# Basic Usage Tutorial

This tutorial covers the fundamental features of herrkunft through interactive examples.

## Setup

First, let's import the necessary modules and set up paths to our test fixtures:

In [1]:
from provenance import load_yaml, dump_yaml, extract_provenance_tree, clean_provenance
from pathlib import Path
import tempfile

# Path to test fixtures
fixtures_dir = Path("../test_fixtures")
config_file = fixtures_dir / "defaults.yaml"

print(f"Using test fixtures from: {fixtures_dir.absolute()}")

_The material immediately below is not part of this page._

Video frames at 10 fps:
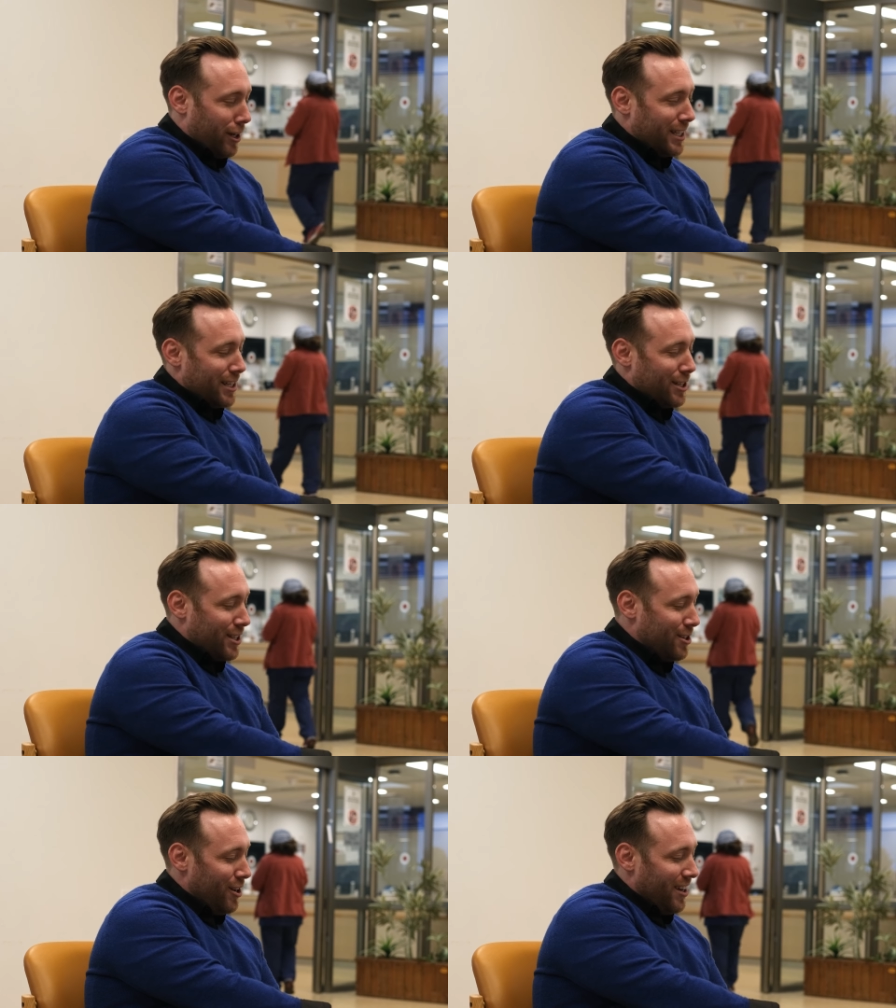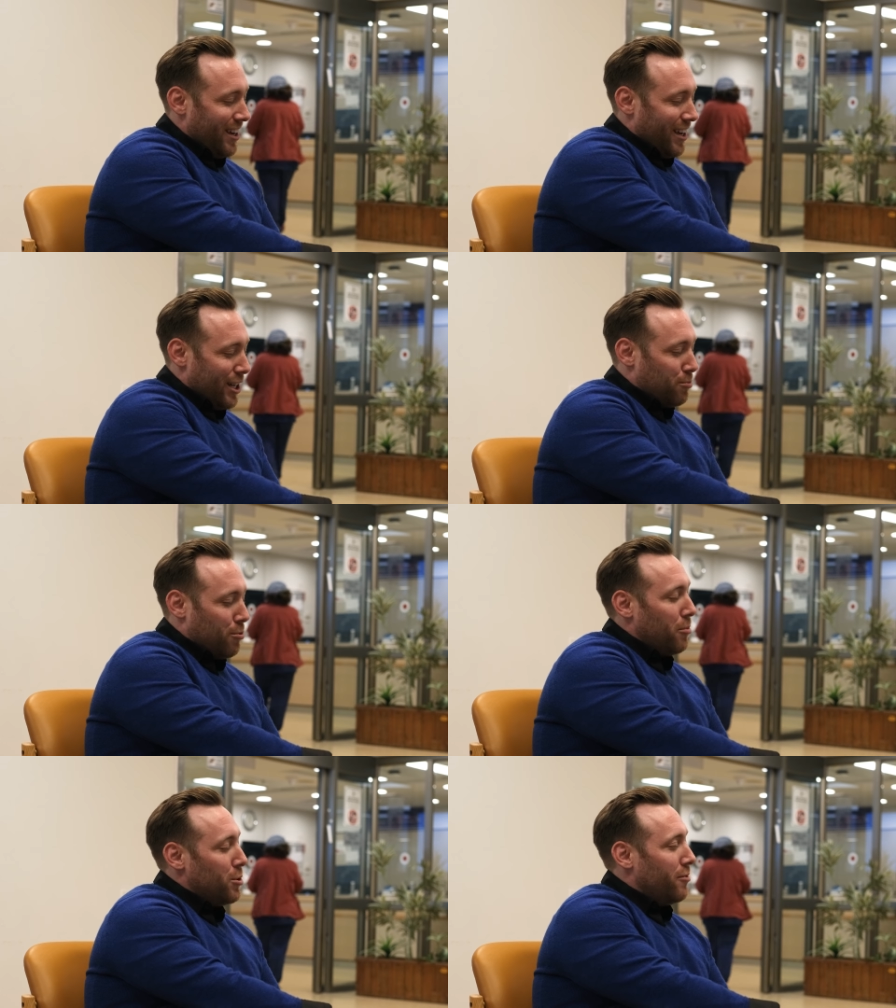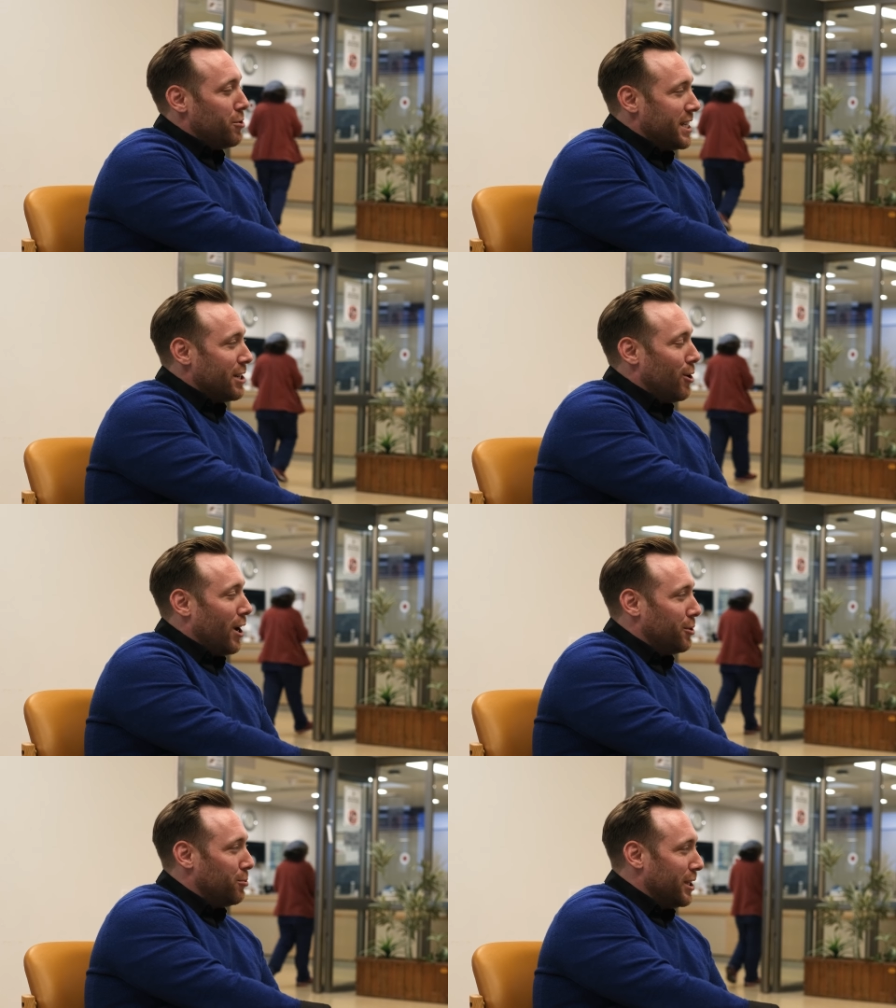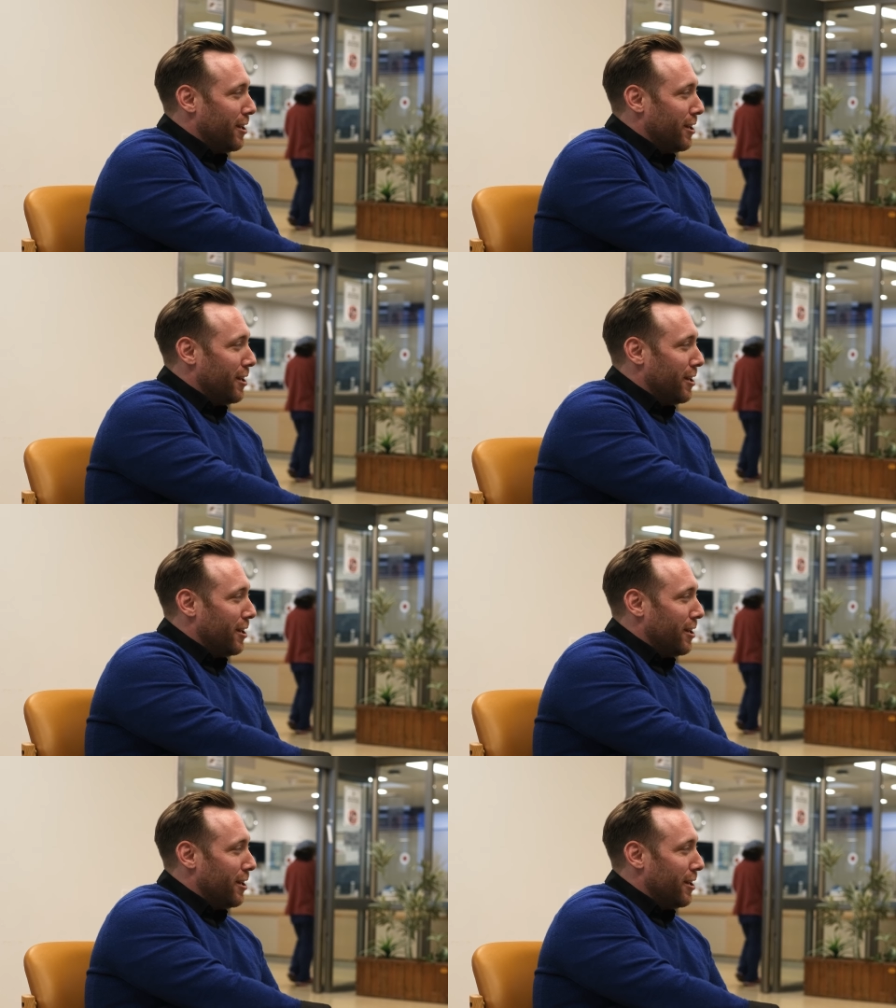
It's it's it's probably every single Hollywood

Using test fixtures from: /Users/pgierz/work/Code/sandbox/provenance-as-library/docs/tutorials/../test_fixtures


## Part 1: Loading YAML with Provenance

Let's examine the default configuration file:

::::{tab-set}

:::{tab-item} YAML Format
```yaml
application:
  name: MyApp
  version: 1.0.0
  debug: false

database:
  host: localhost
  port: 5432
  pool_size: 10

server:
  host: 0.0.0.0
  port: 8080
  workers: 4
```
:::

:::{tab-item} JSON Format
```json
{
  "application": {
    "name": "MyApp",
    "version": "1.0.0",
    "debug": false
  },
  "database": {
    "host": "localhost",
    "port": 5432,
    "pool_size": 10
  },
  "server": {
    "host": "0.0.0.0",
    "port": 8080,
    "workers": 4
  }
}
```
:::

::::

Now load it with provenance tracking:

In [2]:
# Load YAML with provenance
config = load_yaml(str(config_file), category="defaults")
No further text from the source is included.